**To do:** All records below must be written out exactly, with the pictures excluded.

**Provided information:**
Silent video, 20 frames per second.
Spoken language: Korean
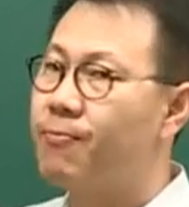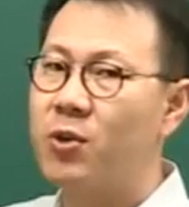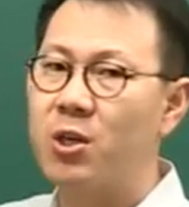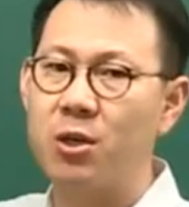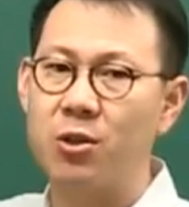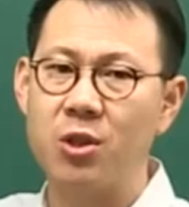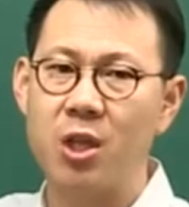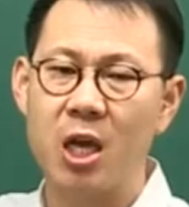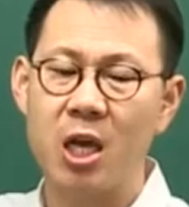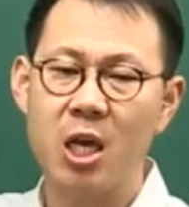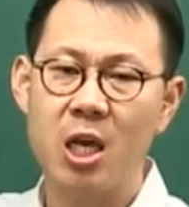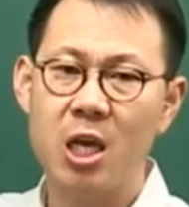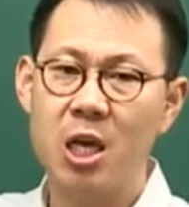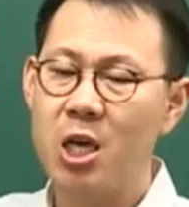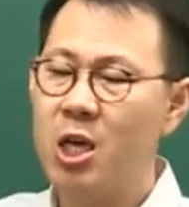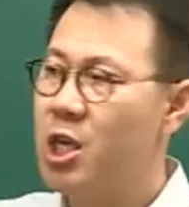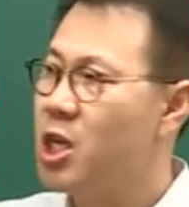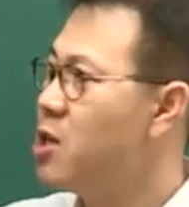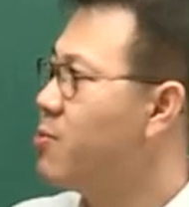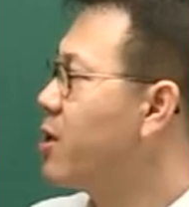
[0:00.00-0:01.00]
근데
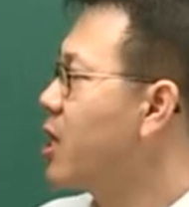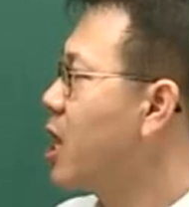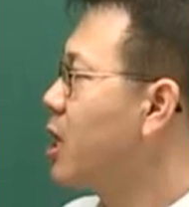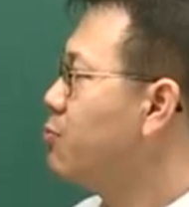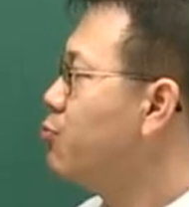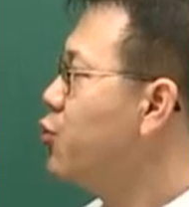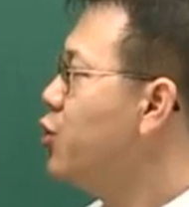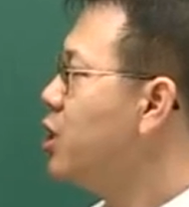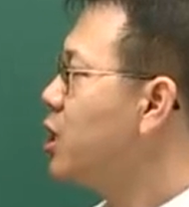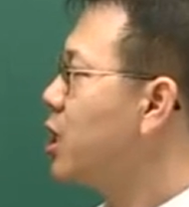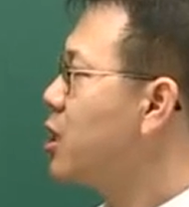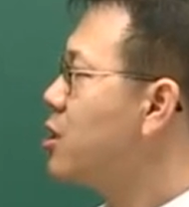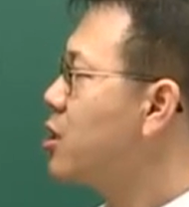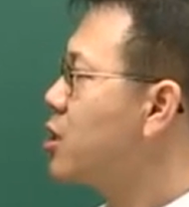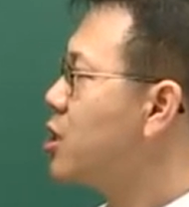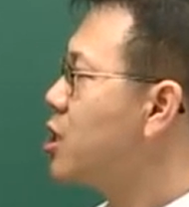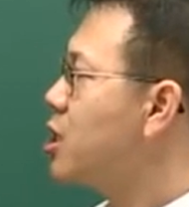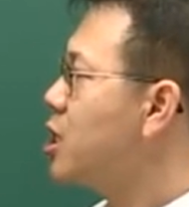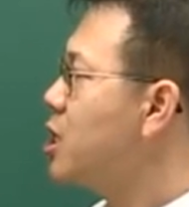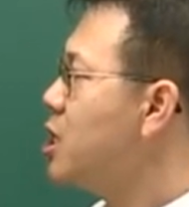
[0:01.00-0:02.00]
이번에는 문제
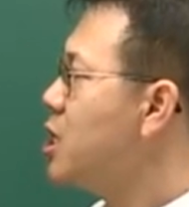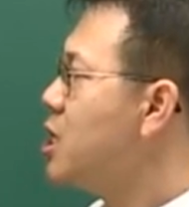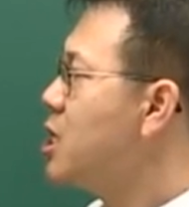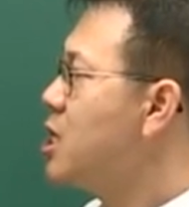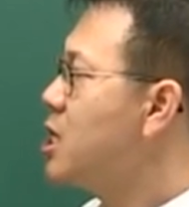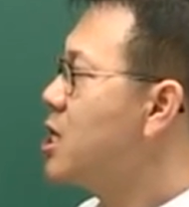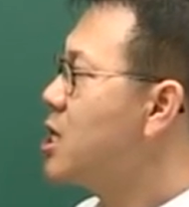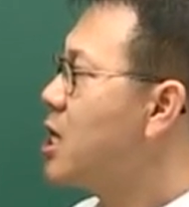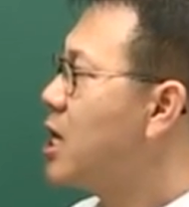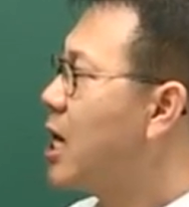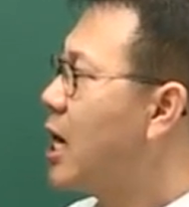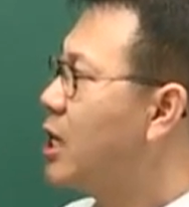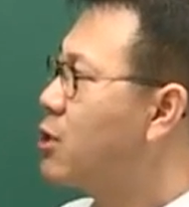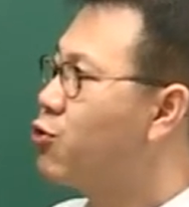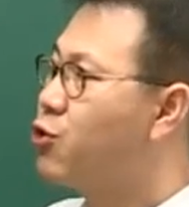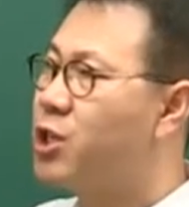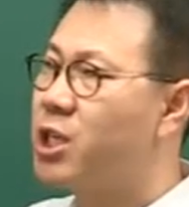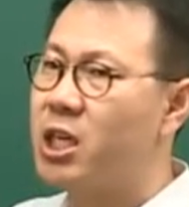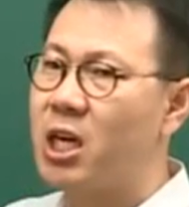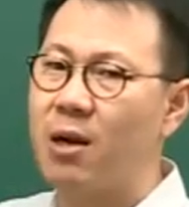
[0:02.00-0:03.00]
형식이
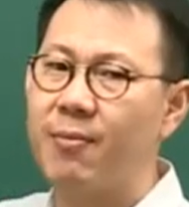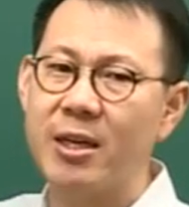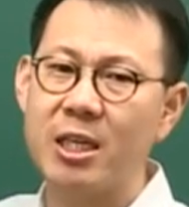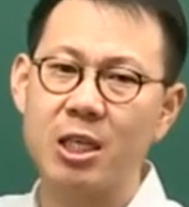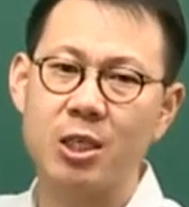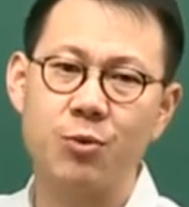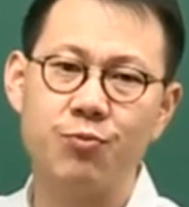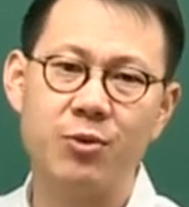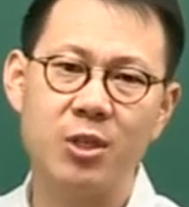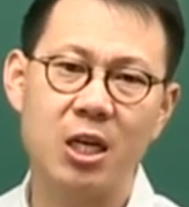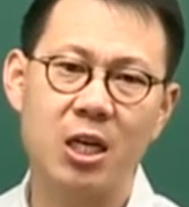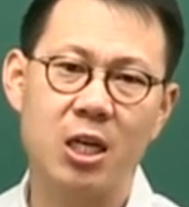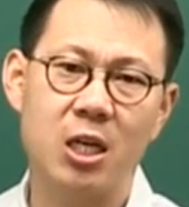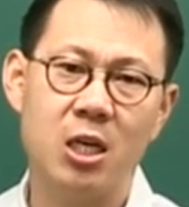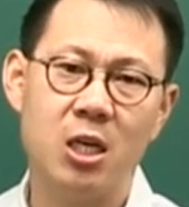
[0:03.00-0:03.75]
아주 지랄맞았습니다.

**Exercise solution:**
Silent video, 20 frames per second.
Spoken language: Korean
[0:00.00-0:01.00]
근데
[0:01.00-0:02.00]
이번에는 문제
[0:02.00-0:03.00]
형식이
[0:03.00-0:03.75]
아주 지랄맞았습니다.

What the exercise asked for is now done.